Stored data:
[Start of Attachment]
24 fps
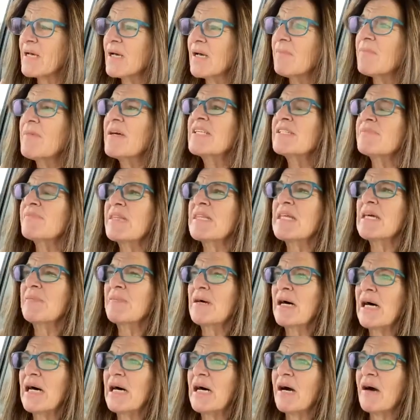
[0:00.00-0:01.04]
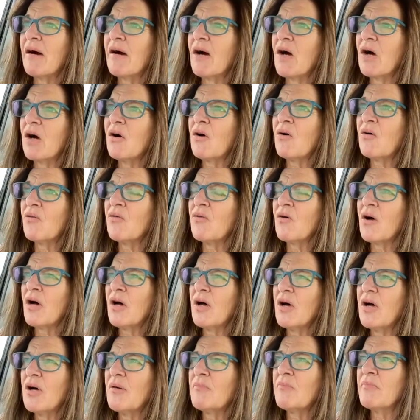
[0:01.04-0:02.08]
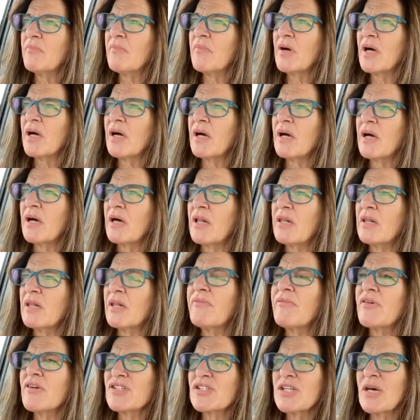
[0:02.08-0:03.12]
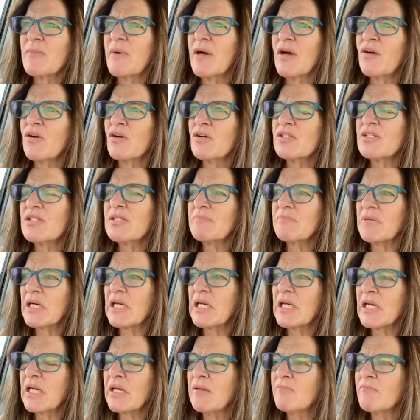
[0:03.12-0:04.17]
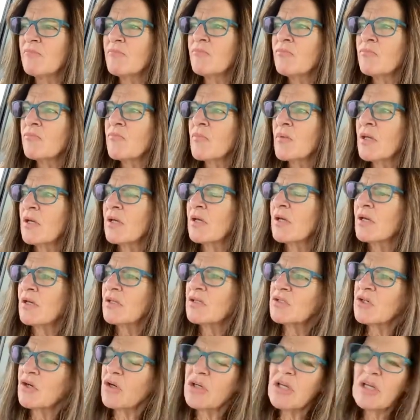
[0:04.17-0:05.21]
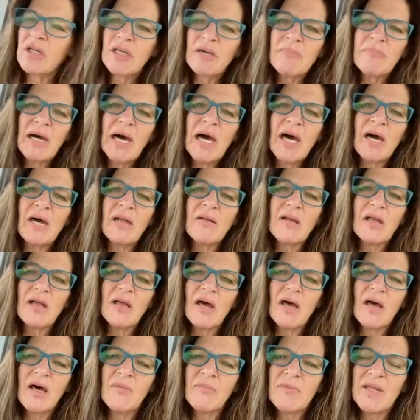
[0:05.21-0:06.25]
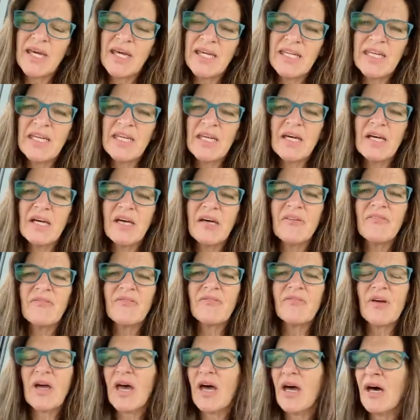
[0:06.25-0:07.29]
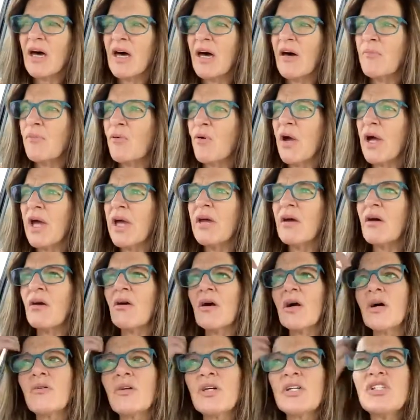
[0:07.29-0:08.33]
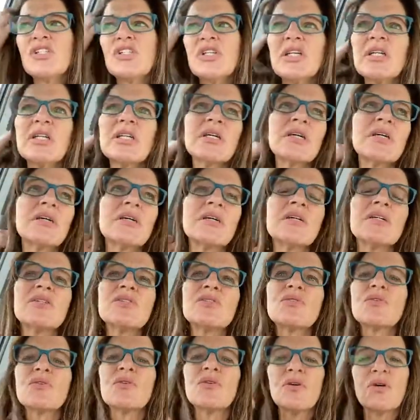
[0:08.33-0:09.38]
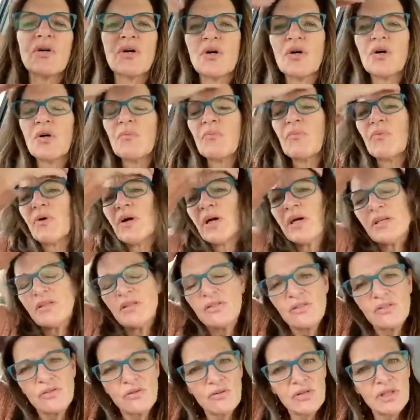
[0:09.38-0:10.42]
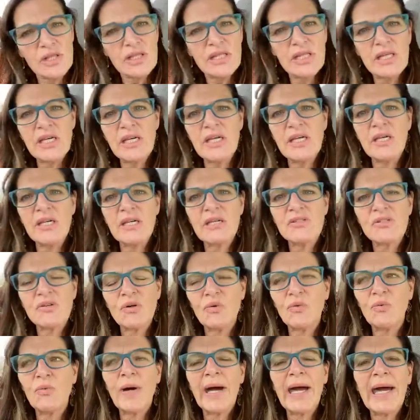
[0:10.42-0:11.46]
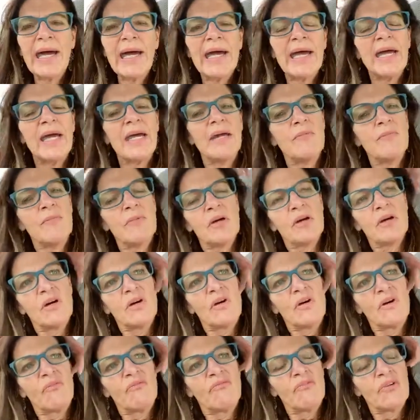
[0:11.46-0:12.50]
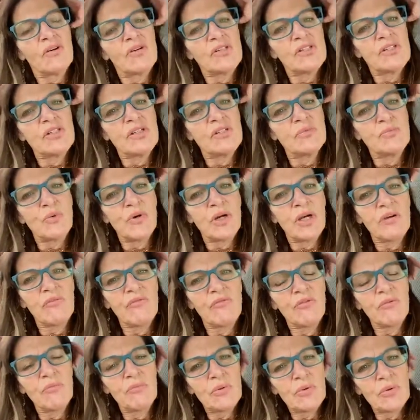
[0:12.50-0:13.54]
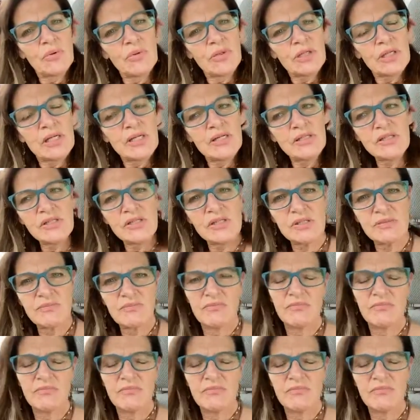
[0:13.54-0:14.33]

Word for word: Makes me think about how um, the first time I heard somebody talking about um, the idea of uh, praying our own agendas or praying certain things away verses, praying for boldness,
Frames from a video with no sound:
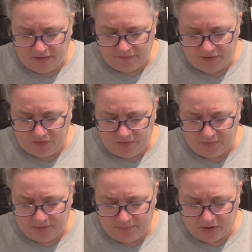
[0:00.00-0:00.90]
if I
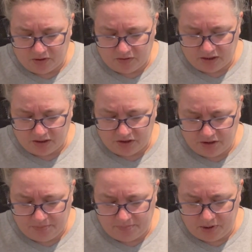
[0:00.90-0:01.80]
remember correctly,
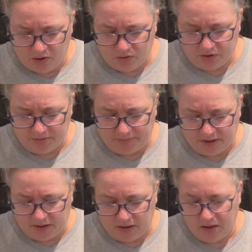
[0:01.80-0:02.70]
she poked me.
[End of Attachment]
Task prompt: Starting at the line that contains "[0:09.38-0:10.42]", retype each line through the end of the data exactly, and leave out every picture.

Final answer:
[0:09.38-0:10.42]
[0:10.42-0:11.46]
[0:11.46-0:12.50]
[0:12.50-0:13.54]
[0:13.54-0:14.33]

Word for word: Makes me think about how um, the first time I heard somebody talking about um, the idea of uh, praying our own agendas or praying certain things away verses, praying for boldness,
Frames from a video with no sound:
[0:00.00-0:00.90]
if I
[0:00.90-0:01.80]
remember correctly,
[0:01.80-0:02.70]
she poked me.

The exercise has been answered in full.